### Supplied material
==============================

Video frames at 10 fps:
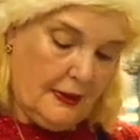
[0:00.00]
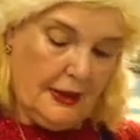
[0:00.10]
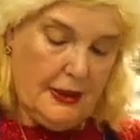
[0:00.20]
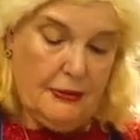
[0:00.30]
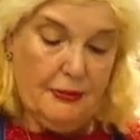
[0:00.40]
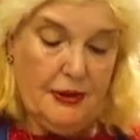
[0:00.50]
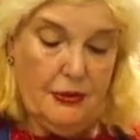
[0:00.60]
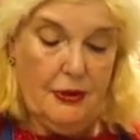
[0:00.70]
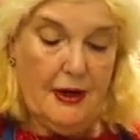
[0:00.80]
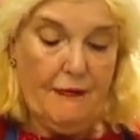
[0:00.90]
And we'll
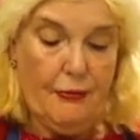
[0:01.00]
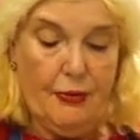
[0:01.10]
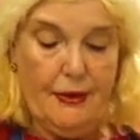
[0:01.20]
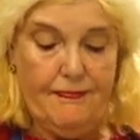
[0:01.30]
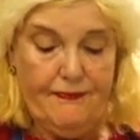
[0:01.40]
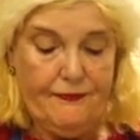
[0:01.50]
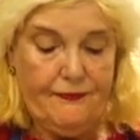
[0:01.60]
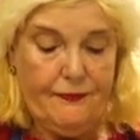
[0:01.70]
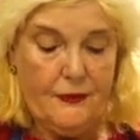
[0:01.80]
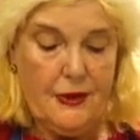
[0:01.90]
do another one.
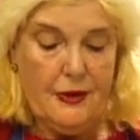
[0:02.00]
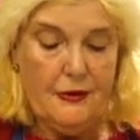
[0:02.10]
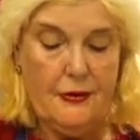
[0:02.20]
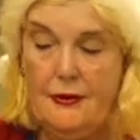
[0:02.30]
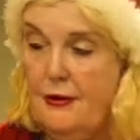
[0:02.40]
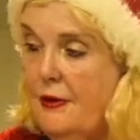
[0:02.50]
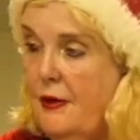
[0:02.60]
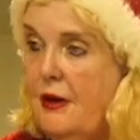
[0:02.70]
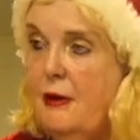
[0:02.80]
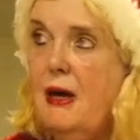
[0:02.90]

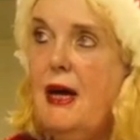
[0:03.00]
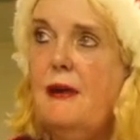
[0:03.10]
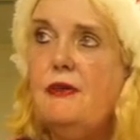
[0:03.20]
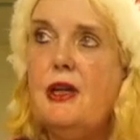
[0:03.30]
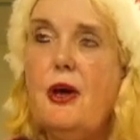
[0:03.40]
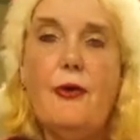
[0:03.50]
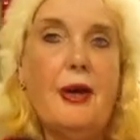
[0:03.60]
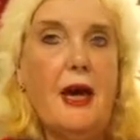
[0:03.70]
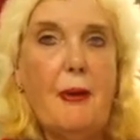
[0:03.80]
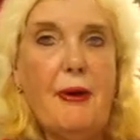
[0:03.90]
I might have to go
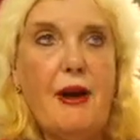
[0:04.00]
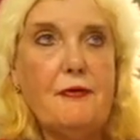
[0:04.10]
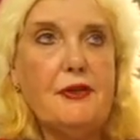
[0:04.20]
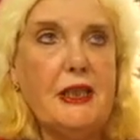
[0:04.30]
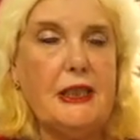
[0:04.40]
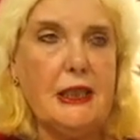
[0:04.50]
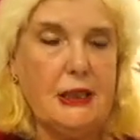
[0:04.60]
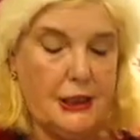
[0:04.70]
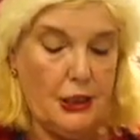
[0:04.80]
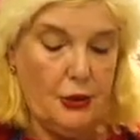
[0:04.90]
and get a pair of
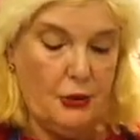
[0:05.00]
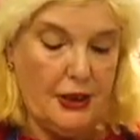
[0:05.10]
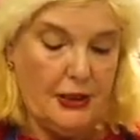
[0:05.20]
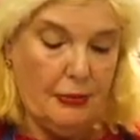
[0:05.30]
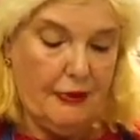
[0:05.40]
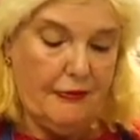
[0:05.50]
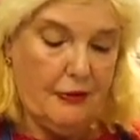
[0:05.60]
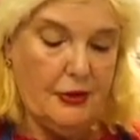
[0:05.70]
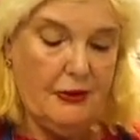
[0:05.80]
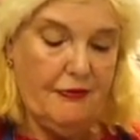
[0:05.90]
scissors to do this with,
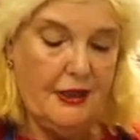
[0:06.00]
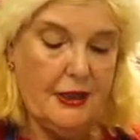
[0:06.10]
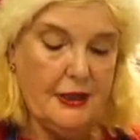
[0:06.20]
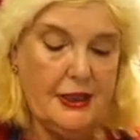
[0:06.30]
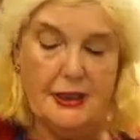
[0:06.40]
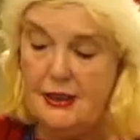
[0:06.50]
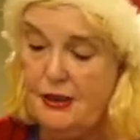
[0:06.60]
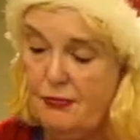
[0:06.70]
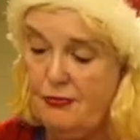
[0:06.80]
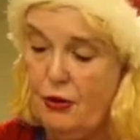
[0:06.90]
because I think the
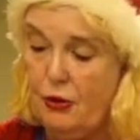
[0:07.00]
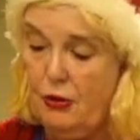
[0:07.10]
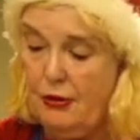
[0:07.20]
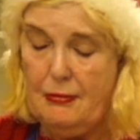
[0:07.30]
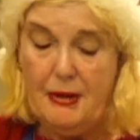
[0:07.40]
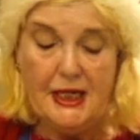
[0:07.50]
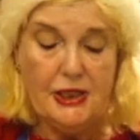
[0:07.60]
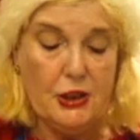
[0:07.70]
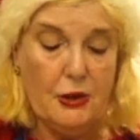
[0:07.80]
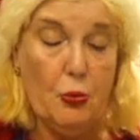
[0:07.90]
scissors I've got are made
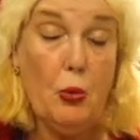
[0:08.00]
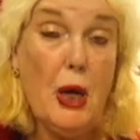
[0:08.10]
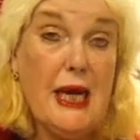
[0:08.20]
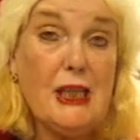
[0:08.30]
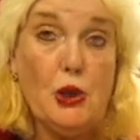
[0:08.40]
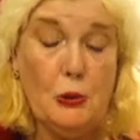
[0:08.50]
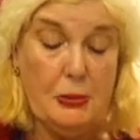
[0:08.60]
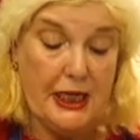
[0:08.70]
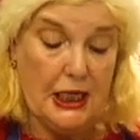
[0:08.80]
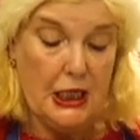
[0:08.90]
way too
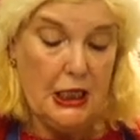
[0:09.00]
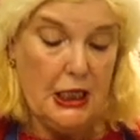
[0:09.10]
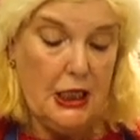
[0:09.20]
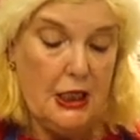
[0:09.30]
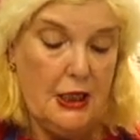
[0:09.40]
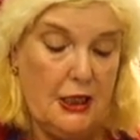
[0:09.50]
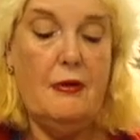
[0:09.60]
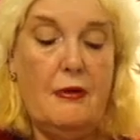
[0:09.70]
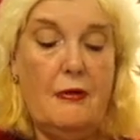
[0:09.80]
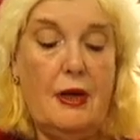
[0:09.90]
big.
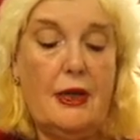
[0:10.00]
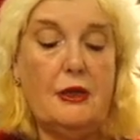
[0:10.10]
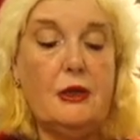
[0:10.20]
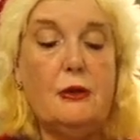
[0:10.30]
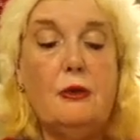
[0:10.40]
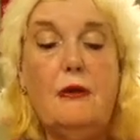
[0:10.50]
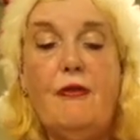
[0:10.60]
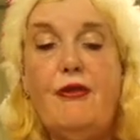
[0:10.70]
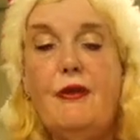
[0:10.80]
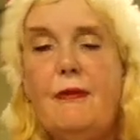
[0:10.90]
Like a sort
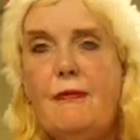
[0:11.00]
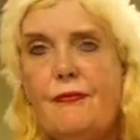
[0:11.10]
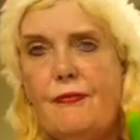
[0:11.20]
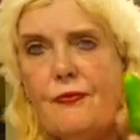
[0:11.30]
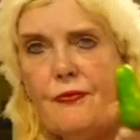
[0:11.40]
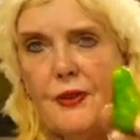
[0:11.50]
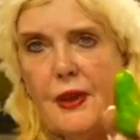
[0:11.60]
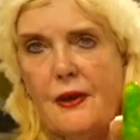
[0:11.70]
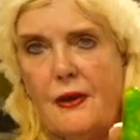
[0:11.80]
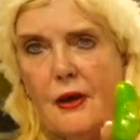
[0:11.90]
of
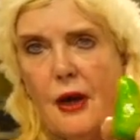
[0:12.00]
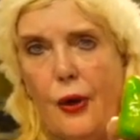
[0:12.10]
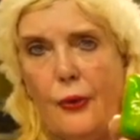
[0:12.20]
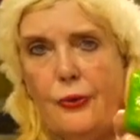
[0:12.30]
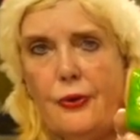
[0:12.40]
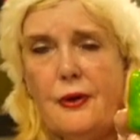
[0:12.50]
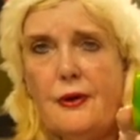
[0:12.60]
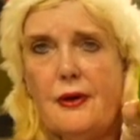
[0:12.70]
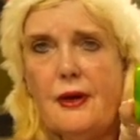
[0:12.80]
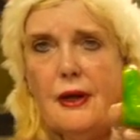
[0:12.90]
cone.
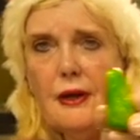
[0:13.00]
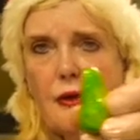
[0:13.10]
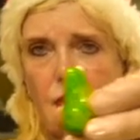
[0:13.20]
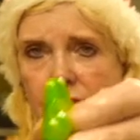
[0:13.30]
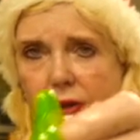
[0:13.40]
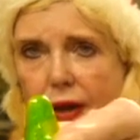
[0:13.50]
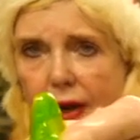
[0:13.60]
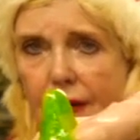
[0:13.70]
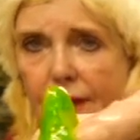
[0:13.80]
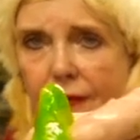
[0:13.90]
Okay, can you see that?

==============================

### What is expected
Output every record above verbatim, excluding images.

### Finished exercise
Video frames at 10 fps:
[0:00.00]
[0:00.10]
[0:00.20]
[0:00.30]
[0:00.40]
[0:00.50]
[0:00.60]
[0:00.70]
[0:00.80]
[0:00.90]
And we'll
[0:01.00]
[0:01.10]
[0:01.20]
[0:01.30]
[0:01.40]
[0:01.50]
[0:01.60]
[0:01.70]
[0:01.80]
[0:01.90]
do another one.
[0:02.00]
[0:02.10]
[0:02.20]
[0:02.30]
[0:02.40]
[0:02.50]
[0:02.60]
[0:02.70]
[0:02.80]
[0:02.90]

[0:03.00]
[0:03.10]
[0:03.20]
[0:03.30]
[0:03.40]
[0:03.50]
[0:03.60]
[0:03.70]
[0:03.80]
[0:03.90]
I might have to go
[0:04.00]
[0:04.10]
[0:04.20]
[0:04.30]
[0:04.40]
[0:04.50]
[0:04.60]
[0:04.70]
[0:04.80]
[0:04.90]
and get a pair of
[0:05.00]
[0:05.10]
[0:05.20]
[0:05.30]
[0:05.40]
[0:05.50]
[0:05.60]
[0:05.70]
[0:05.80]
[0:05.90]
scissors to do this with,
[0:06.00]
[0:06.10]
[0:06.20]
[0:06.30]
[0:06.40]
[0:06.50]
[0:06.60]
[0:06.70]
[0:06.80]
[0:06.90]
because I think the
[0:07.00]
[0:07.10]
[0:07.20]
[0:07.30]
[0:07.40]
[0:07.50]
[0:07.60]
[0:07.70]
[0:07.80]
[0:07.90]
scissors I've got are made
[0:08.00]
[0:08.10]
[0:08.20]
[0:08.30]
[0:08.40]
[0:08.50]
[0:08.60]
[0:08.70]
[0:08.80]
[0:08.90]
way too
[0:09.00]
[0:09.10]
[0:09.20]
[0:09.30]
[0:09.40]
[0:09.50]
[0:09.60]
[0:09.70]
[0:09.80]
[0:09.90]
big.
[0:10.00]
[0:10.10]
[0:10.20]
[0:10.30]
[0:10.40]
[0:10.50]
[0:10.60]
[0:10.70]
[0:10.80]
[0:10.90]
Like a sort
[0:11.00]
[0:11.10]
[0:11.20]
[0:11.30]
[0:11.40]
[0:11.50]
[0:11.60]
[0:11.70]
[0:11.80]
[0:11.90]
of
[0:12.00]
[0:12.10]
[0:12.20]
[0:12.30]
[0:12.40]
[0:12.50]
[0:12.60]
[0:12.70]
[0:12.80]
[0:12.90]
cone.
[0:13.00]
[0:13.10]
[0:13.20]
[0:13.30]
[0:13.40]
[0:13.50]
[0:13.60]
[0:13.70]
[0:13.80]
[0:13.90]
Okay, can you see that?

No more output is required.